When the input data set is TYPE=CORR, TYPE=COV, or TYPE=CSSCP, then PROC CANDISC reads the number of observations for each class from the observations for which _TYPE_=’N’ and the variable means in each class from the observations for which _TYPE_=’MEAN’. The CANDISC procedure then reads the within-class correlations from the observations for which _TYPE_=’CORR’, the standard deviations from the observations for which _TYPE_=’STD’ (data set TYPE=CORR), the within-class covariances from the observations for which _TYPE_=’COV’ (data set TYPE=COV), or the within-class corrected sums of squares and crossproducts from the observations for which _TYPE_=’CSSCP’ (data set TYPE=CSSCP).
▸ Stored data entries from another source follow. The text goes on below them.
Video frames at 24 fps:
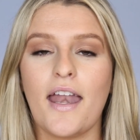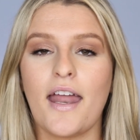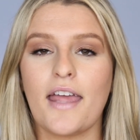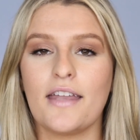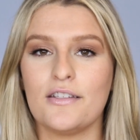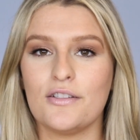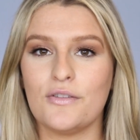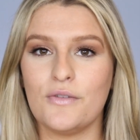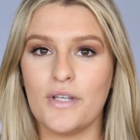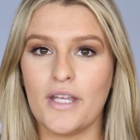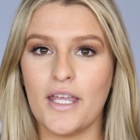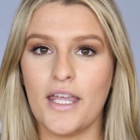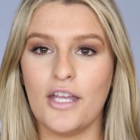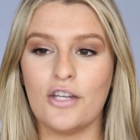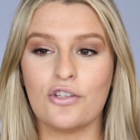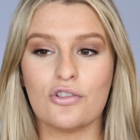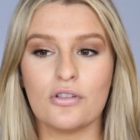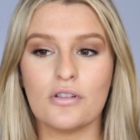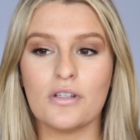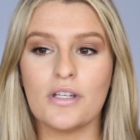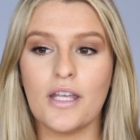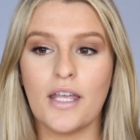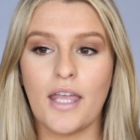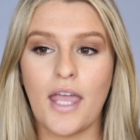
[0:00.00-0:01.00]
I do
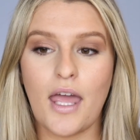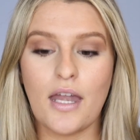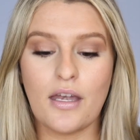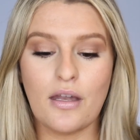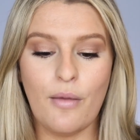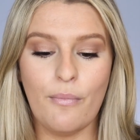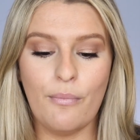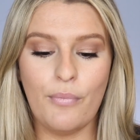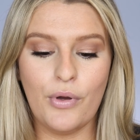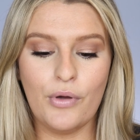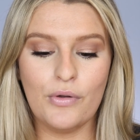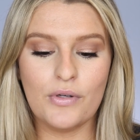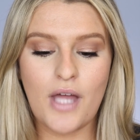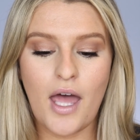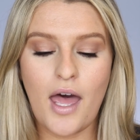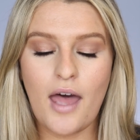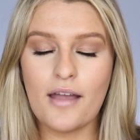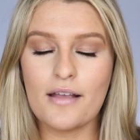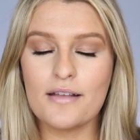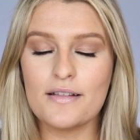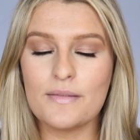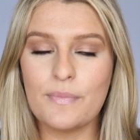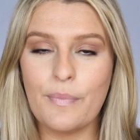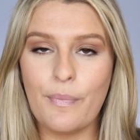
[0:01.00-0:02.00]
occasionally get
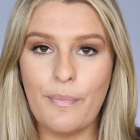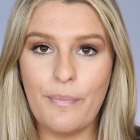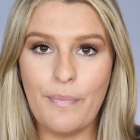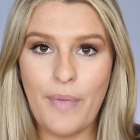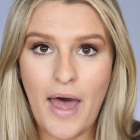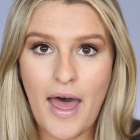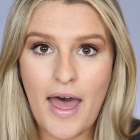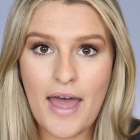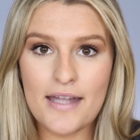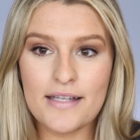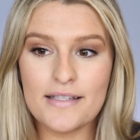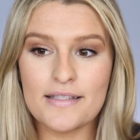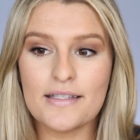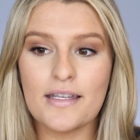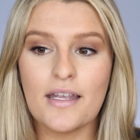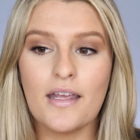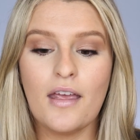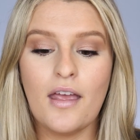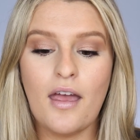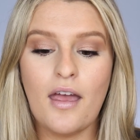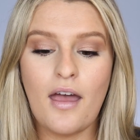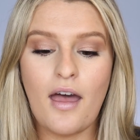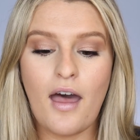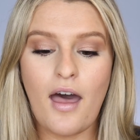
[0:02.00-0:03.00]
Botox, but
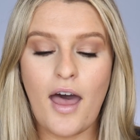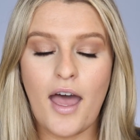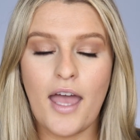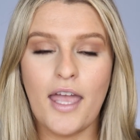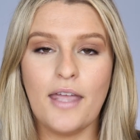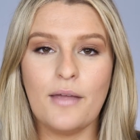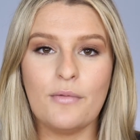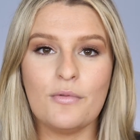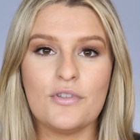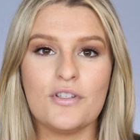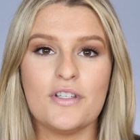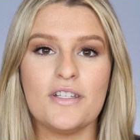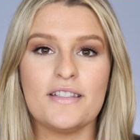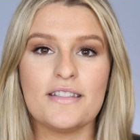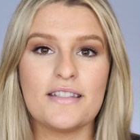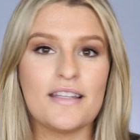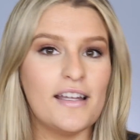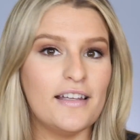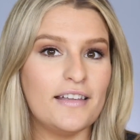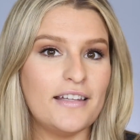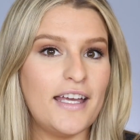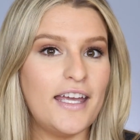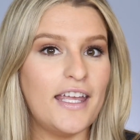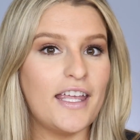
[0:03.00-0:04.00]
I am just
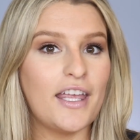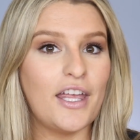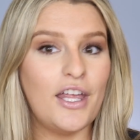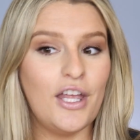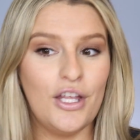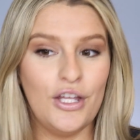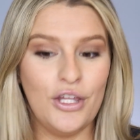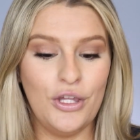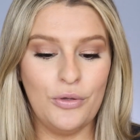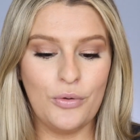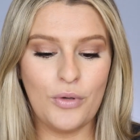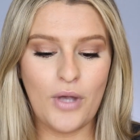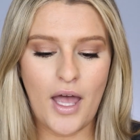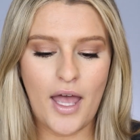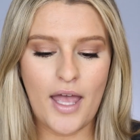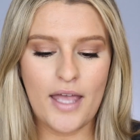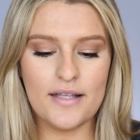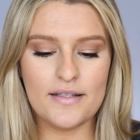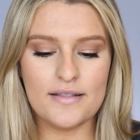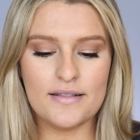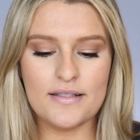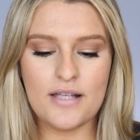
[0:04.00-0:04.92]
like you guys.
When the data set does not include any observations for which _TYPE_=’CORR’ (data set TYPE=CORR), _TYPE_=’COV’ (data set TYPE=COV), or _TYPE_=’CSSCP’ (data set TYPE=CSSCP) for each class, PROC CANDISC reads the pooled within-class information from the data set. In this case, PROC CANDISC reads the pooled within-class correlations from the observations for which _TYPE_=’PCORR’, the pooled within-class standard deviations from the observations for which _TYPE_=’PSTD’ (data set TYPE=CORR), the pooled within-class covariances from the observations for which _TYPE_=’PCOV’ (data set TYPE=COV), or the pooled within-class corrected SSCP matrix from the observations for which _TYPE_=’PSSCP’ (data set TYPE=CSSCP).
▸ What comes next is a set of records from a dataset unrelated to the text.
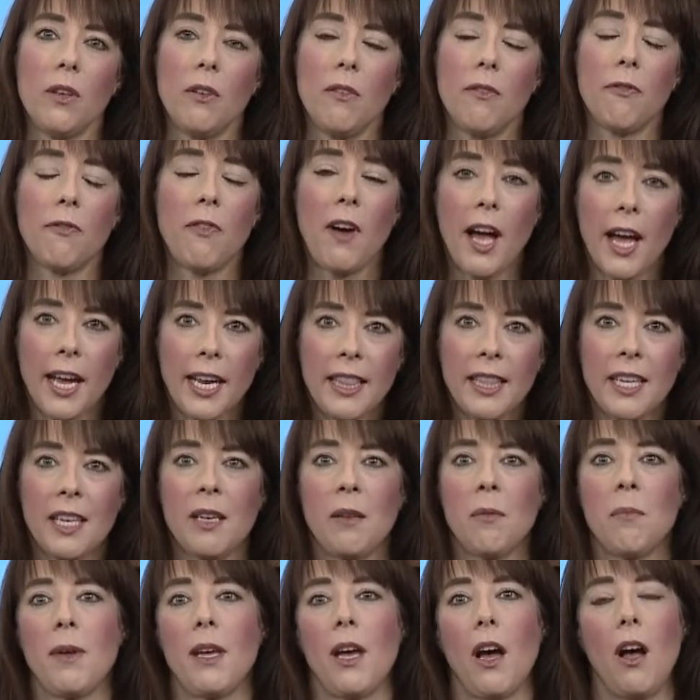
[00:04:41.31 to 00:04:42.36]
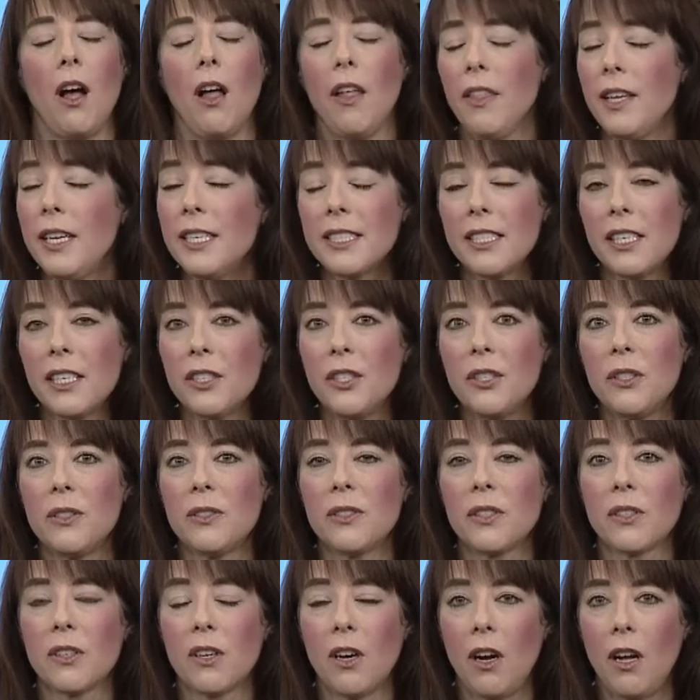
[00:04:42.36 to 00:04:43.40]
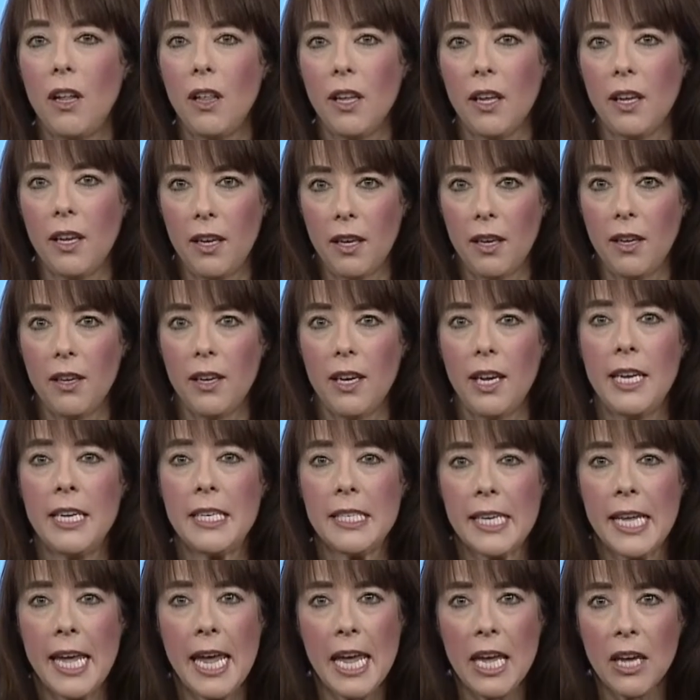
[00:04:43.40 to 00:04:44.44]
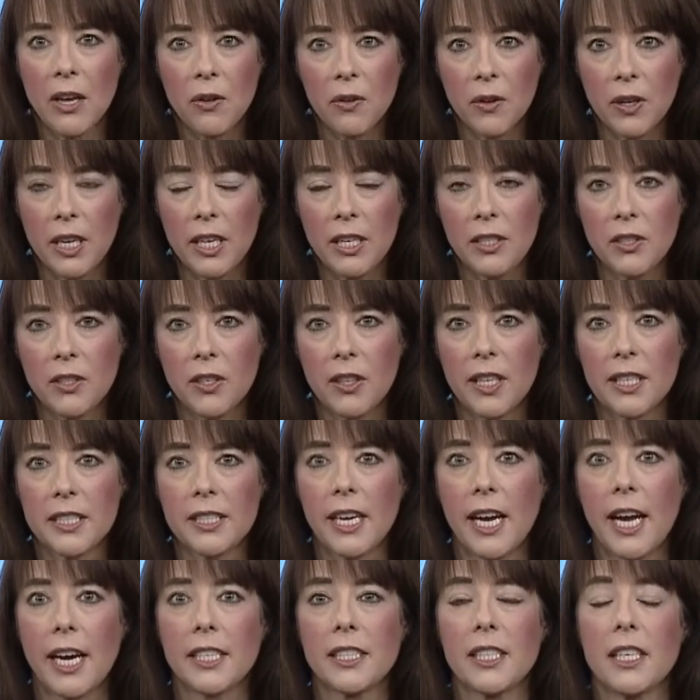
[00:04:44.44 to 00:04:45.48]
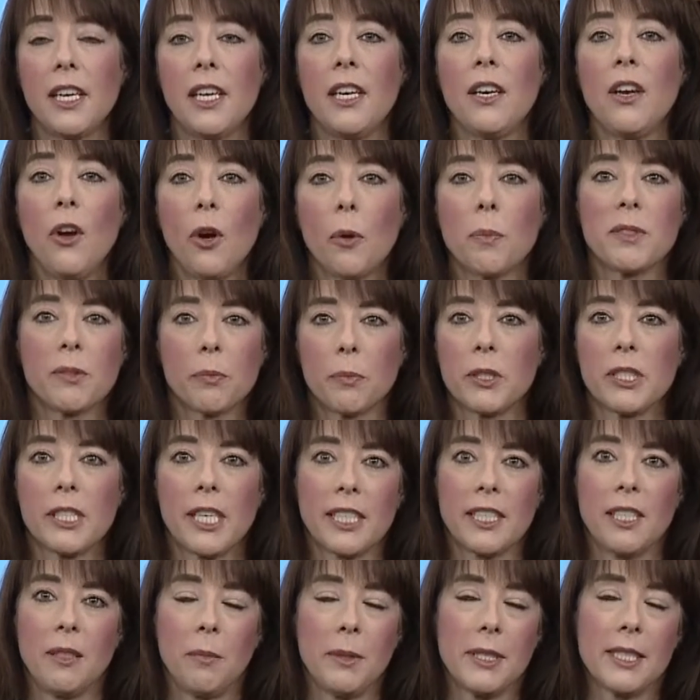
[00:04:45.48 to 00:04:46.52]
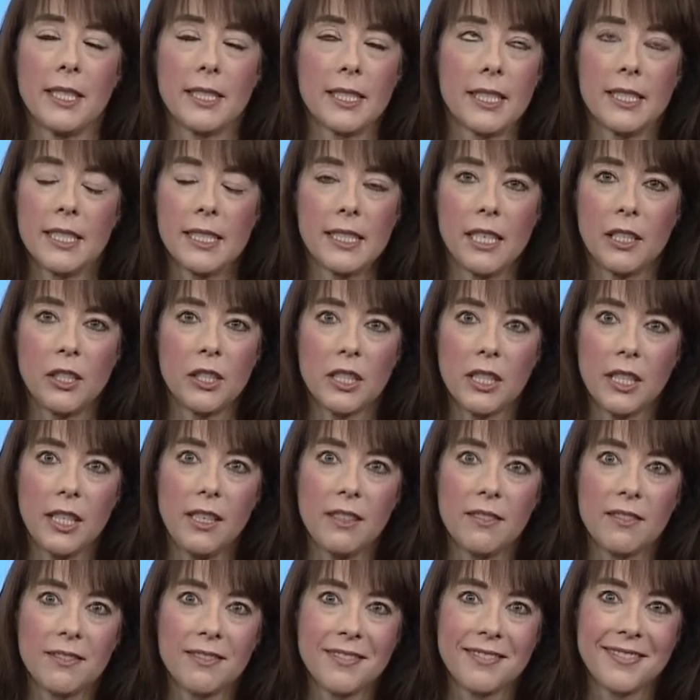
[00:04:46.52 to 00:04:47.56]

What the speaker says: find them. All these issues are all entangled into this act in hopes of protecting businesses, essentially.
When the input data set is TYPE=SSCP, then PROC CANDISC reads the number of observations for each class from the observations for which _TYPE_=’N’, the sum of weights of observations from the variable Intercept in observations for which _TYPE_=’SSCP’ and _NAME_=’Intercept’, the variable sums from the analysis variables in observations for which _TYPE_=’SSCP’ and _NAME_=’Intercept’, and the uncorrected sums of squares and crossproducts from the analysis variables in observations for which _TYPE_=’SSCP’ and _NAME_=variablename.